DATASET RECORDS:
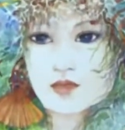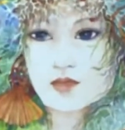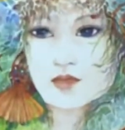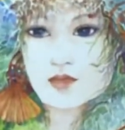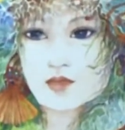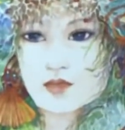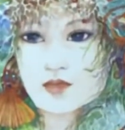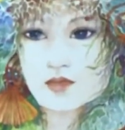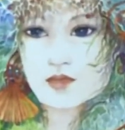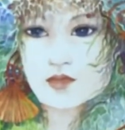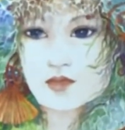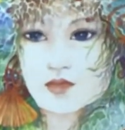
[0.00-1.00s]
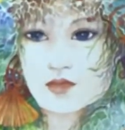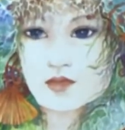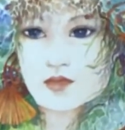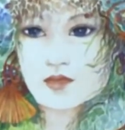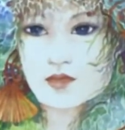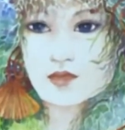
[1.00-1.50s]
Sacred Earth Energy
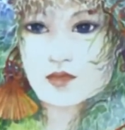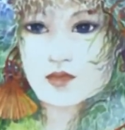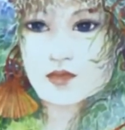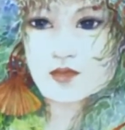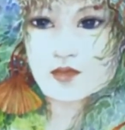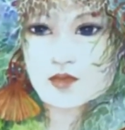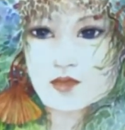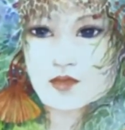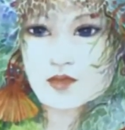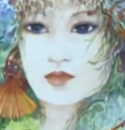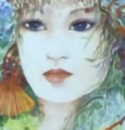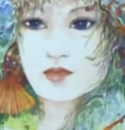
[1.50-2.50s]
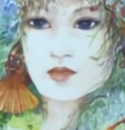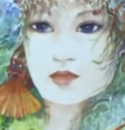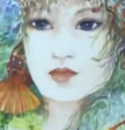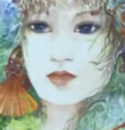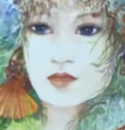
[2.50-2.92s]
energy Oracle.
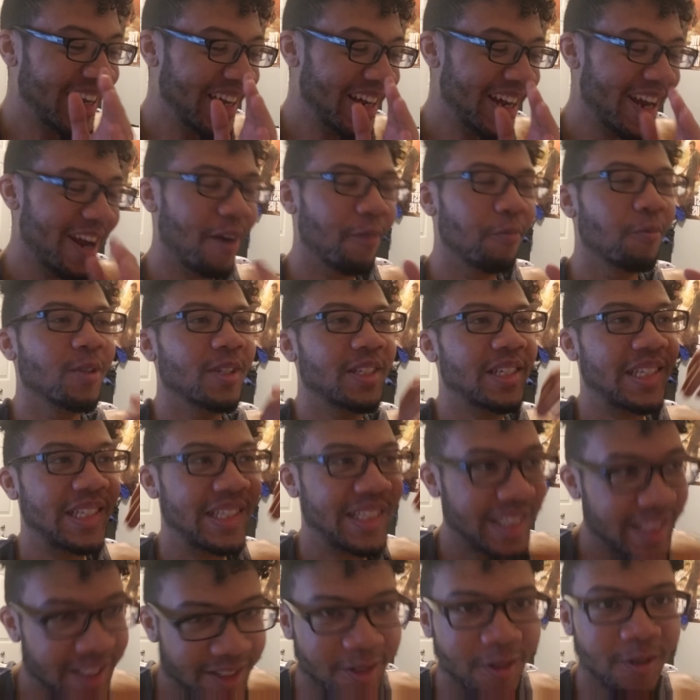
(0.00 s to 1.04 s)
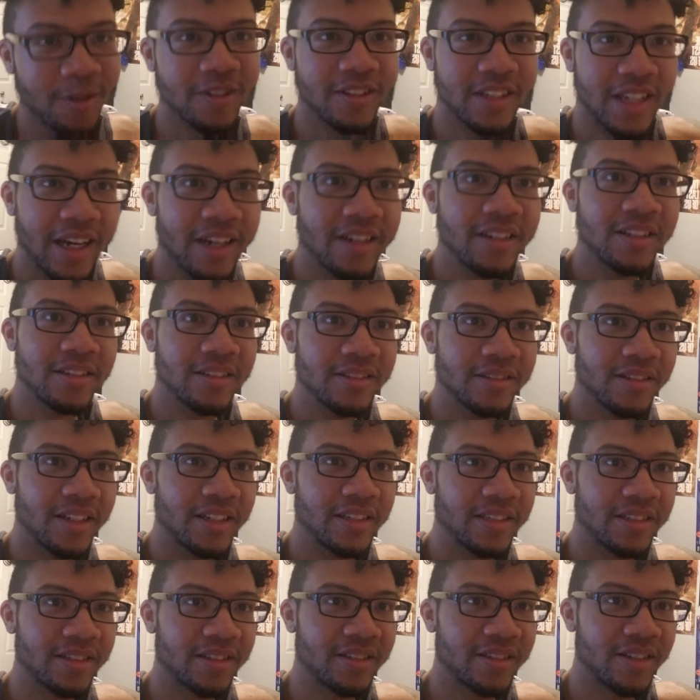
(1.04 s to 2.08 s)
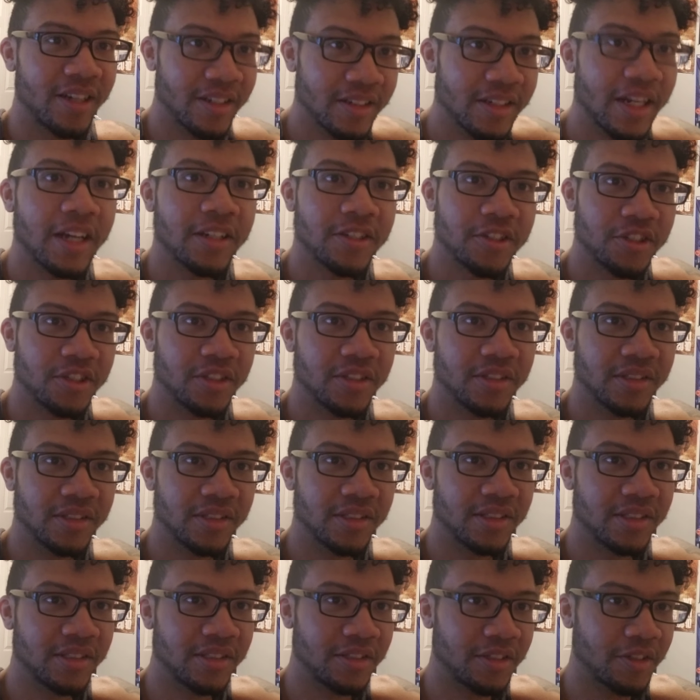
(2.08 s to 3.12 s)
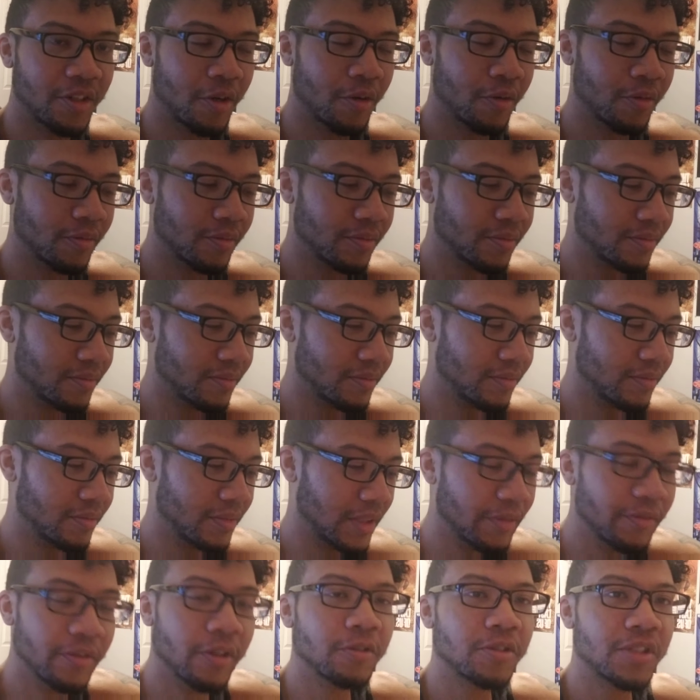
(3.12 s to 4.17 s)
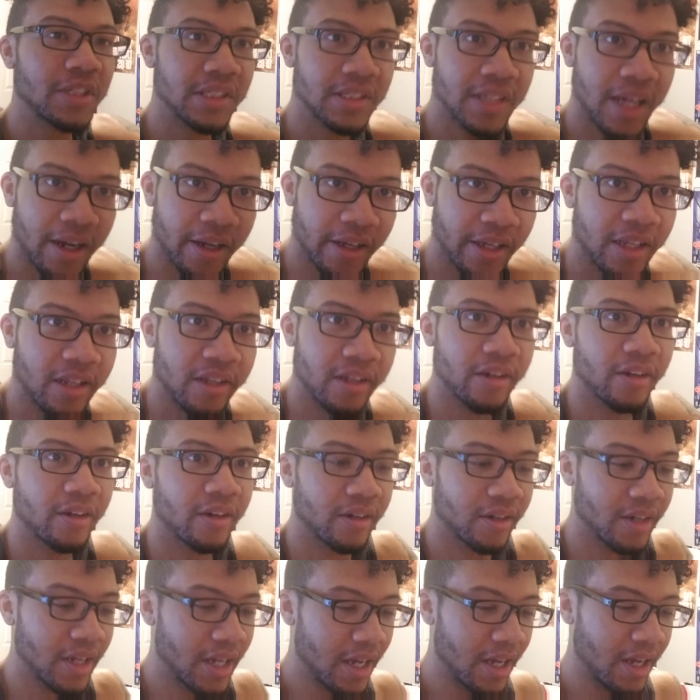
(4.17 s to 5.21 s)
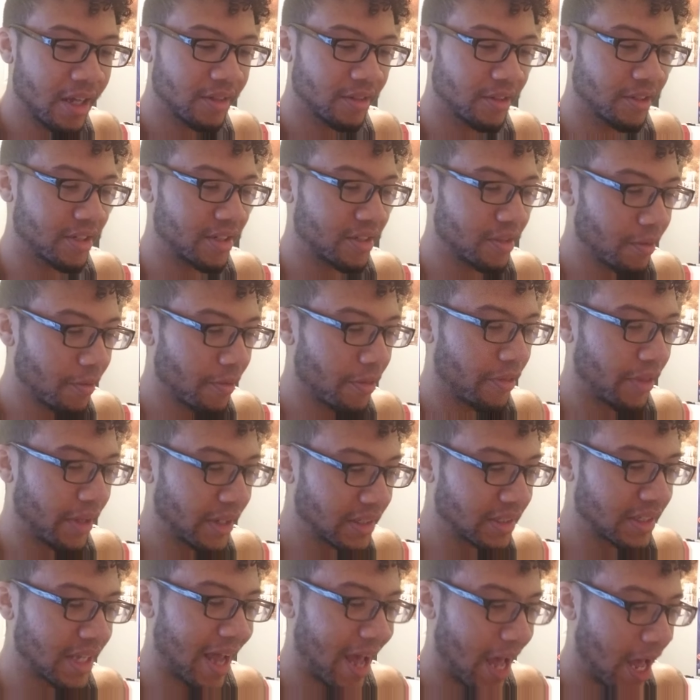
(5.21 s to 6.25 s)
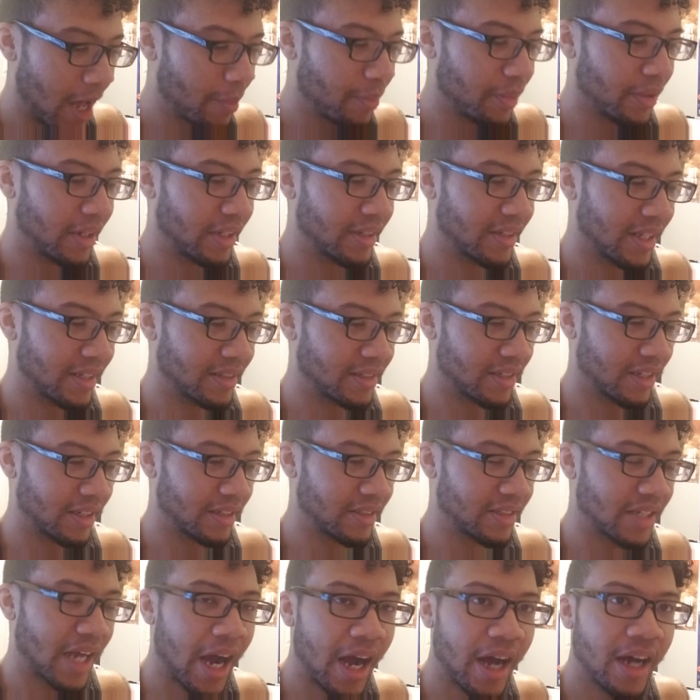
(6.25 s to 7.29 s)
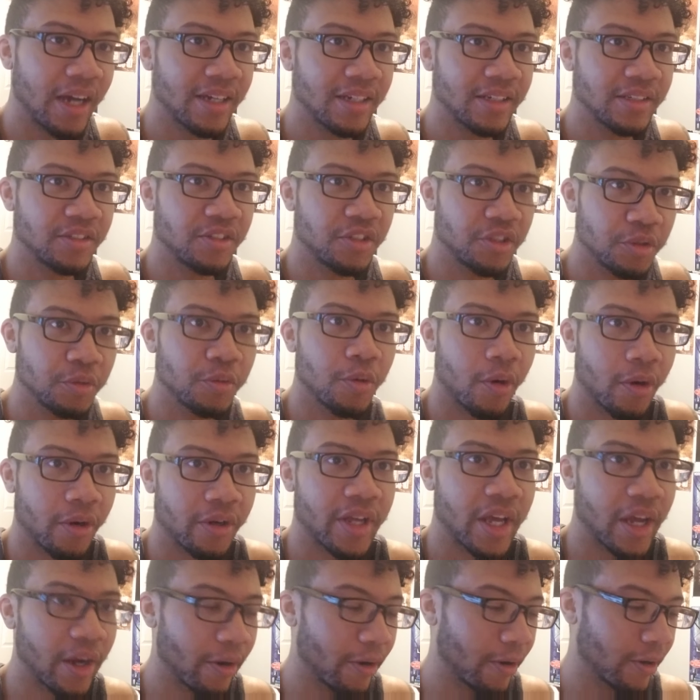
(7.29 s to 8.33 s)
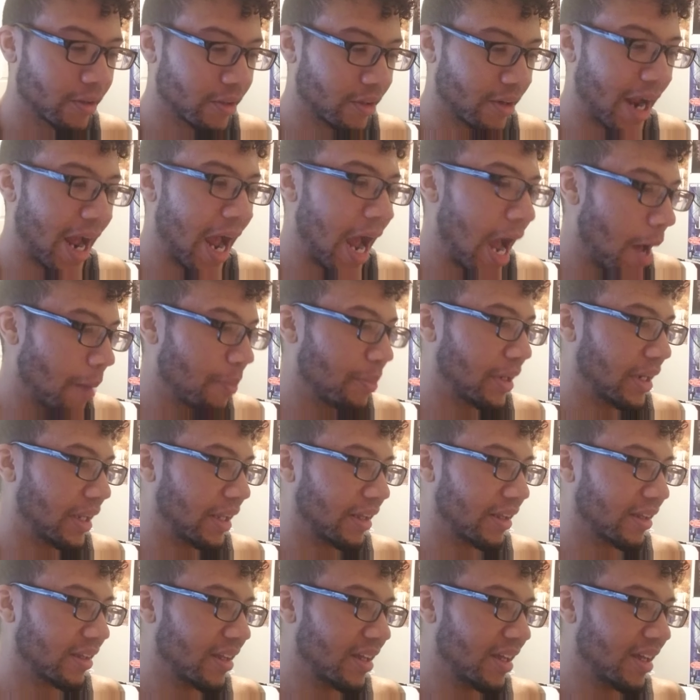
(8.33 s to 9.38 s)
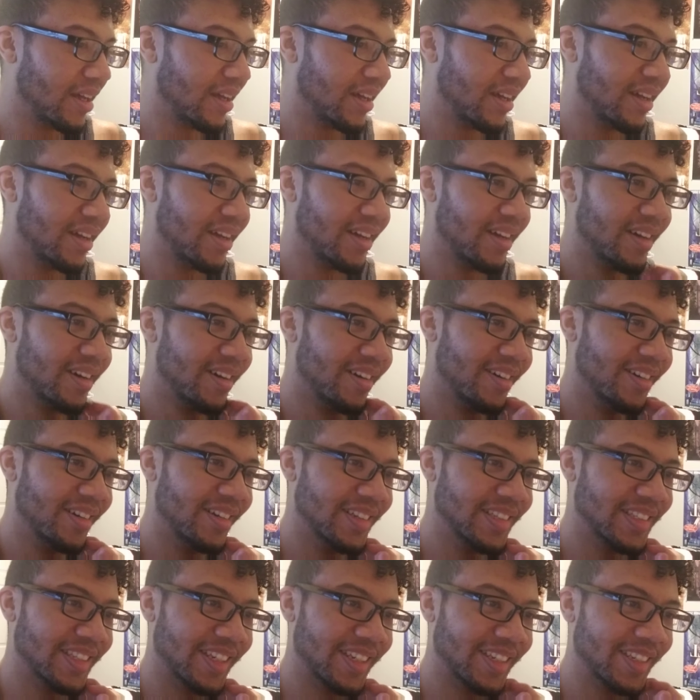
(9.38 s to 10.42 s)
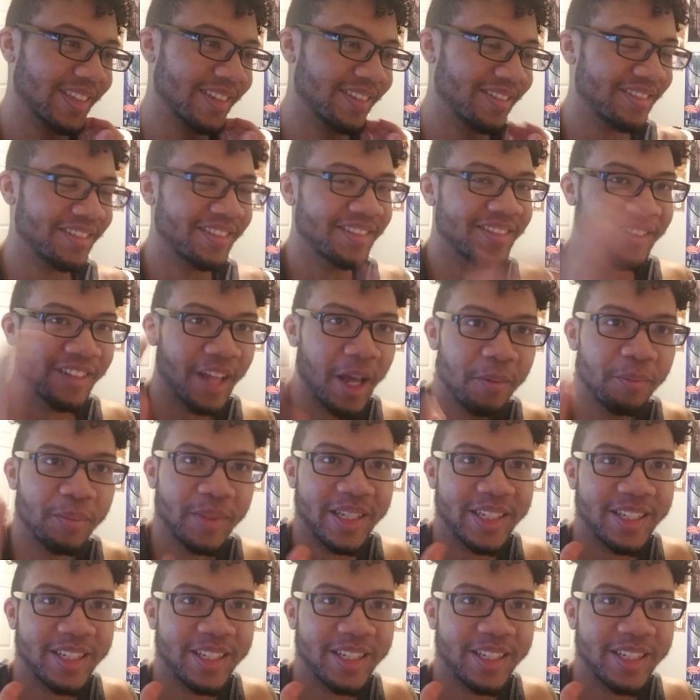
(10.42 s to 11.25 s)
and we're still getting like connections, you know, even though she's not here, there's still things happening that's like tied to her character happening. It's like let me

WHAT YOU WILL DO: Copy the entries exactly. No pictures.

RESULT FOR THIS TASK:
[0.00-1.00s]
[1.00-1.50s]
Sacred Earth Energy
[1.50-2.50s]
[2.50-2.92s]
energy Oracle.
(0.00 s to 1.04 s)
(1.04 s to 2.08 s)
(2.08 s to 3.12 s)
(3.12 s to 4.17 s)
(4.17 s to 5.21 s)
(5.21 s to 6.25 s)
(6.25 s to 7.29 s)
(7.29 s to 8.33 s)
(8.33 s to 9.38 s)
(9.38 s to 10.42 s)
(10.42 s to 11.25 s)
and we're still getting like connections, you know, even though she's not here, there's still things happening that's like tied to her character happening. It's like let me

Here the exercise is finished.